Amynander (Ἀμύνανδρος, Amynandros, in Polybios also Amynas) was king of the Athamanes in south Epirus, following his predecessor Theodorus of Athamania. He was a brother-in-law of the Illyrian king Scerdilaidas and first appears in history as a mediator between Philip V of Macedon and the Aetolians.

When the Romans were about to wage war on Philip, they sent ambassadors to Amynander to inform him of their intention. On the commencement of the war, he came to the camp of the Romans and promised them assistance: the task of bringing over the Aetolians to an alliance with the Romans was assigned to him.

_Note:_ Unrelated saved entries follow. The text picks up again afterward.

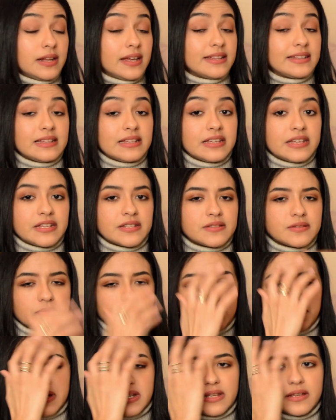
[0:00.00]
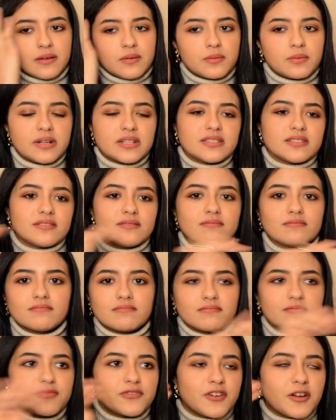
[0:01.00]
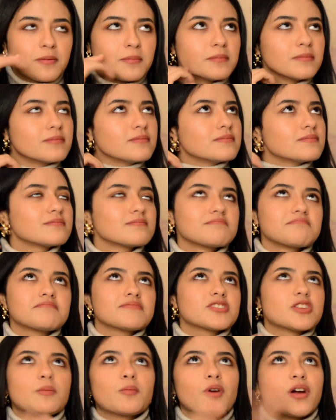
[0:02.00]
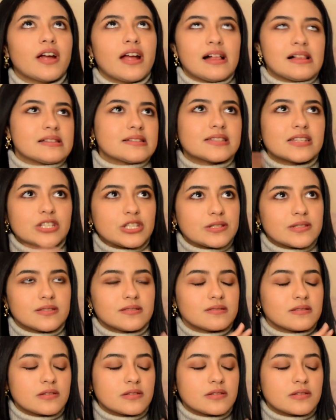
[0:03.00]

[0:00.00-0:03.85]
lately. It's really written from somewhere else. I just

In 198 BC Amynander took the towns of Phoca and Gomphi, and ravaged Thessaly. He was present at the conference between Flamininus and Philip, and during the short truce was sent by the former to Rome. He was again present at the conference held with Philip after the battle of Cynoscephalae. On the conclusion of peace, he was allowed to retain all the fortresses which he had taken from Philip.

In the war which the Romans, supported by Philip, waged with Antiochus III, Amynander was induced by his brother-in-law, Philip of Megalopolis, to side with Antiochus, to whom he rendered active service. But in 191 BC he was driven from his kingdom by Philip and fled with his wife and children to Ambracia. The Romans required that he should be delivered up, but their demand was not complied with, and with the assistance of the Aetolians he recovered his kingdom. He sent ambassadors to Rome and to the Scipiones (generals Scipio Africanus and Lucius Cornelius Scipio, who would earn the agnomen "Asiaticus" from this war) in Asia, to treat for peace, which was granted him. (b. c. 189.) He afterwards induced the Ambraciots to surrender to the Romans.

Amynander married Apama, the daughter of Alexander of Megalopolis. Regarding his death we have no accounts.